> _TASK DESCRIPTION_
Reproduce the whole listing, keeping each word unchanged.

= Beginning of Section =

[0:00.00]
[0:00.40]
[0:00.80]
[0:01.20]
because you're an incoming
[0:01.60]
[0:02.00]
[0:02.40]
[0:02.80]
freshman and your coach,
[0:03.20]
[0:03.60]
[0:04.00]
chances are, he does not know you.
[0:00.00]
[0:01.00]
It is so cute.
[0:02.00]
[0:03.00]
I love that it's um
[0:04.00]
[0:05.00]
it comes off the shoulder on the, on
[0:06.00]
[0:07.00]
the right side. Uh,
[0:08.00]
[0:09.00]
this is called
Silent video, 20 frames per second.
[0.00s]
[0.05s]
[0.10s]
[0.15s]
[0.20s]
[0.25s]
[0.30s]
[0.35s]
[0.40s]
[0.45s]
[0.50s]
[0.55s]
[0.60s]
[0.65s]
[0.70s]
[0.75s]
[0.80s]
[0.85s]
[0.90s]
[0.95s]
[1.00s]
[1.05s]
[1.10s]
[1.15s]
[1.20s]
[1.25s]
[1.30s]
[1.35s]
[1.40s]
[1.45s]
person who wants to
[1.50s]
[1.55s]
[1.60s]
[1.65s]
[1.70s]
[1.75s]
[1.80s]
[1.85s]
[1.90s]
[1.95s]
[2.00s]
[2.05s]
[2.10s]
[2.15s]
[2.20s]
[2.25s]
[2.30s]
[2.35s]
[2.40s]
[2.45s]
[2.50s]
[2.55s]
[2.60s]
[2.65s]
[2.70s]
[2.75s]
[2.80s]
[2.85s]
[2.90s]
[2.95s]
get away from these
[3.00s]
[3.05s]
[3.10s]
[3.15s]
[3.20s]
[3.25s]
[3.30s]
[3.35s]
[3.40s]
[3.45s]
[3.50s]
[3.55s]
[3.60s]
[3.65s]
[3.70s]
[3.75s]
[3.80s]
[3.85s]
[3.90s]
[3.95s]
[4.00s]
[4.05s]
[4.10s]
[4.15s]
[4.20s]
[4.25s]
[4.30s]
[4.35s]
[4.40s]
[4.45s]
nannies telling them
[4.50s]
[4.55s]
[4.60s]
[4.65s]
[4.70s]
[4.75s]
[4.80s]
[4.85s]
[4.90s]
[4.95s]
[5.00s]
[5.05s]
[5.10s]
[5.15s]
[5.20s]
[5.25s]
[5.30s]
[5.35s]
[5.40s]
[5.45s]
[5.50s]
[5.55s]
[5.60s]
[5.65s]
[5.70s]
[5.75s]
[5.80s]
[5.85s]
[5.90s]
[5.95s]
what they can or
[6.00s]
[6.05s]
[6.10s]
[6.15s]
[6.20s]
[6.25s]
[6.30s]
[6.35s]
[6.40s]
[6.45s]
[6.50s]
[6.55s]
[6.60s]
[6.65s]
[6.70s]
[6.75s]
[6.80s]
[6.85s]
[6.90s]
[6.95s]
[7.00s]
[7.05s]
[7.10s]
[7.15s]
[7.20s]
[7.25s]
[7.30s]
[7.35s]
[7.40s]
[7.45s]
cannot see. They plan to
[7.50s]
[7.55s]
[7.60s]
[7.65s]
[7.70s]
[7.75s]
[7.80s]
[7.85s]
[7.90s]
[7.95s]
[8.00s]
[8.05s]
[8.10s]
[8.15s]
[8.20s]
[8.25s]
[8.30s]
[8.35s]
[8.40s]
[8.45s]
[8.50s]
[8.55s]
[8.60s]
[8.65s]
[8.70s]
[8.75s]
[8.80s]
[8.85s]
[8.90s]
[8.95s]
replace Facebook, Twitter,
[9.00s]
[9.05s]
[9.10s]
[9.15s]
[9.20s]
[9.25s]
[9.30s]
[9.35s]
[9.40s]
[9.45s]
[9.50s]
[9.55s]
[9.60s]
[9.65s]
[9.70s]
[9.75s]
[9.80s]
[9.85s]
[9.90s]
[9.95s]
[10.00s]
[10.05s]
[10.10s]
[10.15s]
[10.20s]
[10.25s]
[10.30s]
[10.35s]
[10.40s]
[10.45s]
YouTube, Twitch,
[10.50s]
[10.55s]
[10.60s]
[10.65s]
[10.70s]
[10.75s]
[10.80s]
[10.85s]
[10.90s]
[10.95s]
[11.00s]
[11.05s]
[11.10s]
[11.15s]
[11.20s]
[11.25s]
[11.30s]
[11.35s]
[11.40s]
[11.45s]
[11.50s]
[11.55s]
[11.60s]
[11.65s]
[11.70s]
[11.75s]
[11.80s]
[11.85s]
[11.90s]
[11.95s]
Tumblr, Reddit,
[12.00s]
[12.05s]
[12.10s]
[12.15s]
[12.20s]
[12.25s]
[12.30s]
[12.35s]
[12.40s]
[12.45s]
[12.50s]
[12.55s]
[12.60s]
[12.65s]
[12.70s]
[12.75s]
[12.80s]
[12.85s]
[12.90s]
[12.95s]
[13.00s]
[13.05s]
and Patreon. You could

= End of Section =

> _EXPECTED ANSWER_
[0:00.00]
[0:00.40]
[0:00.80]
[0:01.20]
because you're an incoming
[0:01.60]
[0:02.00]
[0:02.40]
[0:02.80]
freshman and your coach,
[0:03.20]
[0:03.60]
[0:04.00]
chances are, he does not know you.
[0:00.00]
[0:01.00]
It is so cute.
[0:02.00]
[0:03.00]
I love that it's um
[0:04.00]
[0:05.00]
it comes off the shoulder on the, on
[0:06.00]
[0:07.00]
the right side. Uh,
[0:08.00]
[0:09.00]
this is called
Silent video, 20 frames per second.
[0.00s]
[0.05s]
[0.10s]
[0.15s]
[0.20s]
[0.25s]
[0.30s]
[0.35s]
[0.40s]
[0.45s]
[0.50s]
[0.55s]
[0.60s]
[0.65s]
[0.70s]
[0.75s]
[0.80s]
[0.85s]
[0.90s]
[0.95s]
[1.00s]
[1.05s]
[1.10s]
[1.15s]
[1.20s]
[1.25s]
[1.30s]
[1.35s]
[1.40s]
[1.45s]
person who wants to
[1.50s]
[1.55s]
[1.60s]
[1.65s]
[1.70s]
[1.75s]
[1.80s]
[1.85s]
[1.90s]
[1.95s]
[2.00s]
[2.05s]
[2.10s]
[2.15s]
[2.20s]
[2.25s]
[2.30s]
[2.35s]
[2.40s]
[2.45s]
[2.50s]
[2.55s]
[2.60s]
[2.65s]
[2.70s]
[2.75s]
[2.80s]
[2.85s]
[2.90s]
[2.95s]
get away from these
[3.00s]
[3.05s]
[3.10s]
[3.15s]
[3.20s]
[3.25s]
[3.30s]
[3.35s]
[3.40s]
[3.45s]
[3.50s]
[3.55s]
[3.60s]
[3.65s]
[3.70s]
[3.75s]
[3.80s]
[3.85s]
[3.90s]
[3.95s]
[4.00s]
[4.05s]
[4.10s]
[4.15s]
[4.20s]
[4.25s]
[4.30s]
[4.35s]
[4.40s]
[4.45s]
nannies telling them
[4.50s]
[4.55s]
[4.60s]
[4.65s]
[4.70s]
[4.75s]
[4.80s]
[4.85s]
[4.90s]
[4.95s]
[5.00s]
[5.05s]
[5.10s]
[5.15s]
[5.20s]
[5.25s]
[5.30s]
[5.35s]
[5.40s]
[5.45s]
[5.50s]
[5.55s]
[5.60s]
[5.65s]
[5.70s]
[5.75s]
[5.80s]
[5.85s]
[5.90s]
[5.95s]
what they can or
[6.00s]
[6.05s]
[6.10s]
[6.15s]
[6.20s]
[6.25s]
[6.30s]
[6.35s]
[6.40s]
[6.45s]
[6.50s]
[6.55s]
[6.60s]
[6.65s]
[6.70s]
[6.75s]
[6.80s]
[6.85s]
[6.90s]
[6.95s]
[7.00s]
[7.05s]
[7.10s]
[7.15s]
[7.20s]
[7.25s]
[7.30s]
[7.35s]
[7.40s]
[7.45s]
cannot see. They plan to
[7.50s]
[7.55s]
[7.60s]
[7.65s]
[7.70s]
[7.75s]
[7.80s]
[7.85s]
[7.90s]
[7.95s]
[8.00s]
[8.05s]
[8.10s]
[8.15s]
[8.20s]
[8.25s]
[8.30s]
[8.35s]
[8.40s]
[8.45s]
[8.50s]
[8.55s]
[8.60s]
[8.65s]
[8.70s]
[8.75s]
[8.80s]
[8.85s]
[8.90s]
[8.95s]
replace Facebook, Twitter,
[9.00s]
[9.05s]
[9.10s]
[9.15s]
[9.20s]
[9.25s]
[9.30s]
[9.35s]
[9.40s]
[9.45s]
[9.50s]
[9.55s]
[9.60s]
[9.65s]
[9.70s]
[9.75s]
[9.80s]
[9.85s]
[9.90s]
[9.95s]
[10.00s]
[10.05s]
[10.10s]
[10.15s]
[10.20s]
[10.25s]
[10.30s]
[10.35s]
[10.40s]
[10.45s]
YouTube, Twitch,
[10.50s]
[10.55s]
[10.60s]
[10.65s]
[10.70s]
[10.75s]
[10.80s]
[10.85s]
[10.90s]
[10.95s]
[11.00s]
[11.05s]
[11.10s]
[11.15s]
[11.20s]
[11.25s]
[11.30s]
[11.35s]
[11.40s]
[11.45s]
[11.50s]
[11.55s]
[11.60s]
[11.65s]
[11.70s]
[11.75s]
[11.80s]
[11.85s]
[11.90s]
[11.95s]
Tumblr, Reddit,
[12.00s]
[12.05s]
[12.10s]
[12.15s]
[12.20s]
[12.25s]
[12.30s]
[12.35s]
[12.40s]
[12.45s]
[12.50s]
[12.55s]
[12.60s]
[12.65s]
[12.70s]
[12.75s]
[12.80s]
[12.85s]
[12.90s]
[12.95s]
[13.00s]
[13.05s]
and Patreon. You could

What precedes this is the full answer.